Building beliefs: The process of developing beliefs or expectations has lots of parallels with hypnosis. We are hypnotised in two ways: by information from outside and by how we think.  Now, while there is a category of beliefs which occurs as a result of an instant, one-off shock experience, most of our beliefs or expectations about our health are the result of a gradual drip-drip process. Allowing ourselves to be exposed to a steady and relentless stream of negative messages, numbs our critical thinking abilities so that we passively accept these negative messages as 'truth' and, worse still, as being relevant to our own health. As the old saying goes 'beware of what you get used to'.
The everyday life of most people, especially in the developed world, exposes them to an endless stream of messages of ill-health: the news media, television programs, magazine articles, advertising, and the opinions of parents and friends all bombard us with suggestions about ill-health.

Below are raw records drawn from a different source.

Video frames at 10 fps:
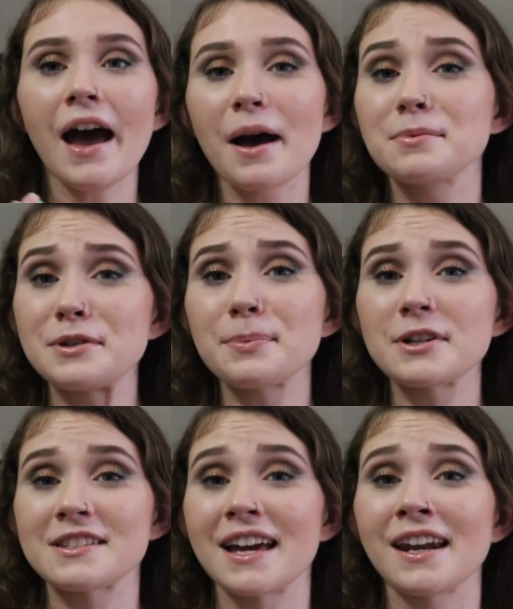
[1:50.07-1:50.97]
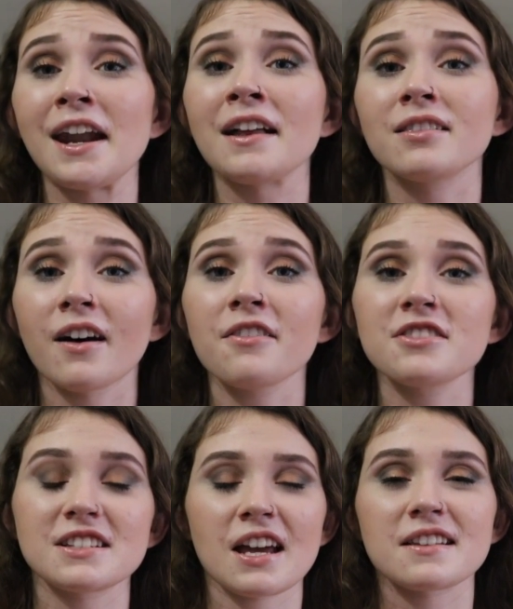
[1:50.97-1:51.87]
I'm super excited. I love
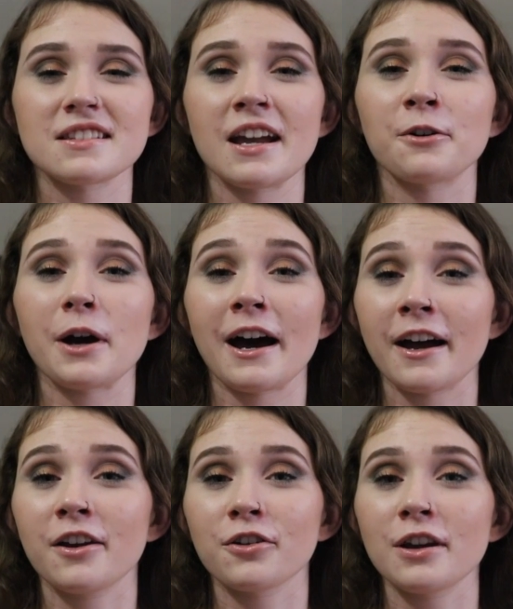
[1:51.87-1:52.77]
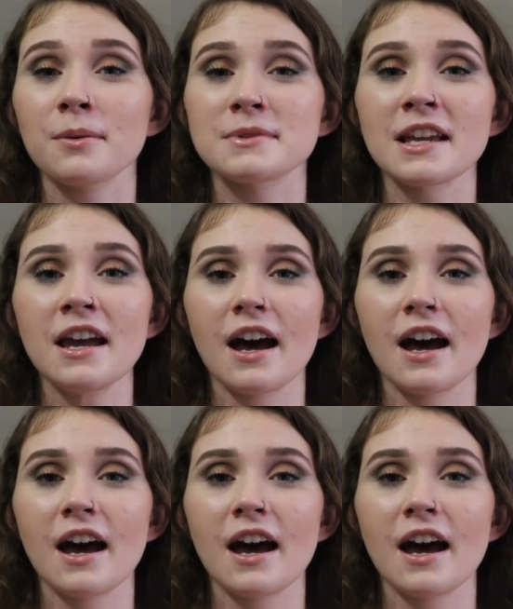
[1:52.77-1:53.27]
testing out eye creams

Consider the effect of a few weeks spent reading newspaper or magazine articles about the symptoms of particular diseases, watching television programs about doctors and illnesses and accidents and hospitals, or chatting with friends about the latest illnesses which are affecting the neighbourhood…

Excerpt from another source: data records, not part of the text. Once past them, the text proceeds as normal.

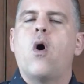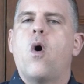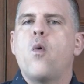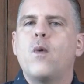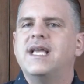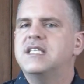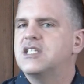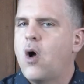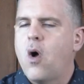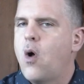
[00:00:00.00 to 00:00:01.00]
always
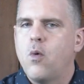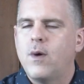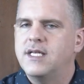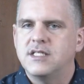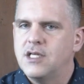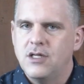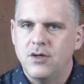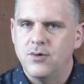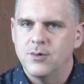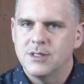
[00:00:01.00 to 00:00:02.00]

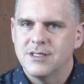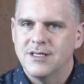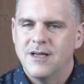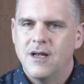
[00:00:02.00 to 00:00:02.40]
used,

Now, perhaps, taken in isolation such messages are relatively easy to reject. But it's the relentless stream of these messages which makes them so insidious. We get used to accepting such messages as 'the way things are' and they can become self-fulfilling prophecies.


To protect your health-supporting expectations and beliefs, it's wise to develop a critical attitude towards these negative messages.  So, for example, when you hear that a particularly virulent form of the common cold is affecting people in your locality you might make a choice about whether or not this is relevant to you. Otherwise you may be unconsciously and passively awaiting your turn to 'catch it'.  Or, when a media article suggests that a particular illness is affecting 15 percent of the population, you might begin to wonder about the 85 percent who are unaffected and seek to ensure, proactively, that you are in that group.

Make a choice that you are going to stop the negative self-hypnosis! Notice your habitual thoughts and, when you find yourself dwelling on 'silly thoughts' of illness, immediately replace them with health-enhancing thoughts. They need to be nipped in the bud immediately. If you dwell upon or 'entertain' them you give them power and credibility. The moment a negative thought occurs replace it. This is quite important: you replace rather than block the negative thought. If you simply blocked it you create a vacuum which will quickly be filled by the same thought, again. Blocking negative thoughts makes them more powerful!

Support the thought switching with health-enhancing action. This will add to the credibility of your new replacement beliefs and expectations. You could, perhaps, engage in an exercise program, or dietary change, or a change in your work routine which will reduce the amount of stress or pressuring your experience. This doesn't need to be a life-changing process: merely some change in routine which reinforces your determination to build a health-enhanced future for yourself.